# TO DO:
Please make an exact transcription of all the data that follows.

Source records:
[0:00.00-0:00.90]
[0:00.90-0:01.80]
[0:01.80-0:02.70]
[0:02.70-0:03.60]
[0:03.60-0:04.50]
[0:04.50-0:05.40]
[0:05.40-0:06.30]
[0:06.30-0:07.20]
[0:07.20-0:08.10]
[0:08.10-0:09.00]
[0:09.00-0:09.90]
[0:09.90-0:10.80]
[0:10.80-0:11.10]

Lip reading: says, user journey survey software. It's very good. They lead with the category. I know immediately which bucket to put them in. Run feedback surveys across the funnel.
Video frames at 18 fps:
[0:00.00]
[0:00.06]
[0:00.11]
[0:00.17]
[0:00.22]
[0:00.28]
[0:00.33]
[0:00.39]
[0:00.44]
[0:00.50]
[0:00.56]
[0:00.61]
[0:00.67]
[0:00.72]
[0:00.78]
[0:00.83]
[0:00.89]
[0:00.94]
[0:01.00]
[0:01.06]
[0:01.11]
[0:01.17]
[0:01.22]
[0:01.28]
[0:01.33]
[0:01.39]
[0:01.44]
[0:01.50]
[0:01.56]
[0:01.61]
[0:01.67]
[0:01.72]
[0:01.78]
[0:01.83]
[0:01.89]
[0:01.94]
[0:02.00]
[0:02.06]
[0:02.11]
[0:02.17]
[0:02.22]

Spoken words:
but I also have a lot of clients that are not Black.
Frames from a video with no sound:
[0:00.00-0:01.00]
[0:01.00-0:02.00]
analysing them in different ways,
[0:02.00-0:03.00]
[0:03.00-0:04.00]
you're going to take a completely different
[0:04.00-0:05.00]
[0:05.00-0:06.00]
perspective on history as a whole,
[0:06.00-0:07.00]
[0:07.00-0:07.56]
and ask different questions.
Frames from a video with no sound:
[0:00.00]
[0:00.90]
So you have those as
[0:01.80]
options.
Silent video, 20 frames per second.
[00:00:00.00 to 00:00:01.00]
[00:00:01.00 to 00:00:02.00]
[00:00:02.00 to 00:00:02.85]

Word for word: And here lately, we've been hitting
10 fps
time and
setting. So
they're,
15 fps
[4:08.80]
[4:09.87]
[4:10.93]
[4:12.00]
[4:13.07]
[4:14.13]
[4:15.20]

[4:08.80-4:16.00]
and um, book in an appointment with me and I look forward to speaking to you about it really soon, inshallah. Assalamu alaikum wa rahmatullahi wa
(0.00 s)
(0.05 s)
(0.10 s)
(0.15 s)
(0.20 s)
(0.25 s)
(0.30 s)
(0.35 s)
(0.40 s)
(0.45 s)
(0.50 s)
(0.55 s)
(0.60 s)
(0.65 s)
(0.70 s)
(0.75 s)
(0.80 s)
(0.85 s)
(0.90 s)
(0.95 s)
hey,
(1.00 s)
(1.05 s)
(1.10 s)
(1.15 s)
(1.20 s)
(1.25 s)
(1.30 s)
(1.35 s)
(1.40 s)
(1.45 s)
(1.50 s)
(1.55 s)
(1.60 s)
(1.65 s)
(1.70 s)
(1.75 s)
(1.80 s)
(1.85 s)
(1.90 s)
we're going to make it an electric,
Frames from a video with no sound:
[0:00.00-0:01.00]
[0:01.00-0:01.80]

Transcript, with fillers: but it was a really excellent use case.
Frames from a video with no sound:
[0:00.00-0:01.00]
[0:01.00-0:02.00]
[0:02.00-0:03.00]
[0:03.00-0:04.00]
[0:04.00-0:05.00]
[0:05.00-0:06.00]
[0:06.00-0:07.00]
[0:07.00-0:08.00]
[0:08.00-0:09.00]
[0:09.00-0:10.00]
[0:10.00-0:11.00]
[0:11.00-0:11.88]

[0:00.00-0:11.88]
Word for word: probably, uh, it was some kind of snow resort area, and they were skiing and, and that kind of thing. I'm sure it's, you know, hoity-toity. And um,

# SOLUTION FOR THIS TASK:
[0:00.00-0:00.90]
[0:00.90-0:01.80]
[0:01.80-0:02.70]
[0:02.70-0:03.60]
[0:03.60-0:04.50]
[0:04.50-0:05.40]
[0:05.40-0:06.30]
[0:06.30-0:07.20]
[0:07.20-0:08.10]
[0:08.10-0:09.00]
[0:09.00-0:09.90]
[0:09.90-0:10.80]
[0:10.80-0:11.10]

Lip reading: says, user journey survey software. It's very good. They lead with the category. I know immediately which bucket to put them in. Run feedback surveys across the funnel.
Video frames at 18 fps:
[0:00.00]
[0:00.06]
[0:00.11]
[0:00.17]
[0:00.22]
[0:00.28]
[0:00.33]
[0:00.39]
[0:00.44]
[0:00.50]
[0:00.56]
[0:00.61]
[0:00.67]
[0:00.72]
[0:00.78]
[0:00.83]
[0:00.89]
[0:00.94]
[0:01.00]
[0:01.06]
[0:01.11]
[0:01.17]
[0:01.22]
[0:01.28]
[0:01.33]
[0:01.39]
[0:01.44]
[0:01.50]
[0:01.56]
[0:01.61]
[0:01.67]
[0:01.72]
[0:01.78]
[0:01.83]
[0:01.89]
[0:01.94]
[0:02.00]
[0:02.06]
[0:02.11]
[0:02.17]
[0:02.22]

Spoken words:
but I also have a lot of clients that are not Black.
Frames from a video with no sound:
[0:00.00-0:01.00]
[0:01.00-0:02.00]
analysing them in different ways,
[0:02.00-0:03.00]
[0:03.00-0:04.00]
you're going to take a completely different
[0:04.00-0:05.00]
[0:05.00-0:06.00]
perspective on history as a whole,
[0:06.00-0:07.00]
[0:07.00-0:07.56]
and ask different questions.
Frames from a video with no sound:
[0:00.00]
[0:00.90]
So you have those as
[0:01.80]
options.
Silent video, 20 frames per second.
[00:00:00.00 to 00:00:01.00]
[00:00:01.00 to 00:00:02.00]
[00:00:02.00 to 00:00:02.85]

Word for word: And here lately, we've been hitting
10 fps
time and
setting. So
they're,
15 fps
[4:08.80]
[4:09.87]
[4:10.93]
[4:12.00]
[4:13.07]
[4:14.13]
[4:15.20]

[4:08.80-4:16.00]
and um, book in an appointment with me and I look forward to speaking to you about it really soon, inshallah. Assalamu alaikum wa rahmatullahi wa
(0.00 s)
(0.05 s)
(0.10 s)
(0.15 s)
(0.20 s)
(0.25 s)
(0.30 s)
(0.35 s)
(0.40 s)
(0.45 s)
(0.50 s)
(0.55 s)
(0.60 s)
(0.65 s)
(0.70 s)
(0.75 s)
(0.80 s)
(0.85 s)
(0.90 s)
(0.95 s)
hey,
(1.00 s)
(1.05 s)
(1.10 s)
(1.15 s)
(1.20 s)
(1.25 s)
(1.30 s)
(1.35 s)
(1.40 s)
(1.45 s)
(1.50 s)
(1.55 s)
(1.60 s)
(1.65 s)
(1.70 s)
(1.75 s)
(1.80 s)
(1.85 s)
(1.90 s)
we're going to make it an electric,
Frames from a video with no sound:
[0:00.00-0:01.00]
[0:01.00-0:01.80]

Transcript, with fillers: but it was a really excellent use case.
Frames from a video with no sound:
[0:00.00-0:01.00]
[0:01.00-0:02.00]
[0:02.00-0:03.00]
[0:03.00-0:04.00]
[0:04.00-0:05.00]
[0:05.00-0:06.00]
[0:06.00-0:07.00]
[0:07.00-0:08.00]
[0:08.00-0:09.00]
[0:09.00-0:10.00]
[0:10.00-0:11.00]
[0:11.00-0:11.88]

[0:00.00-0:11.88]
Word for word: probably, uh, it was some kind of snow resort area, and they were skiing and, and that kind of thing. I'm sure it's, you know, hoity-toity. And um,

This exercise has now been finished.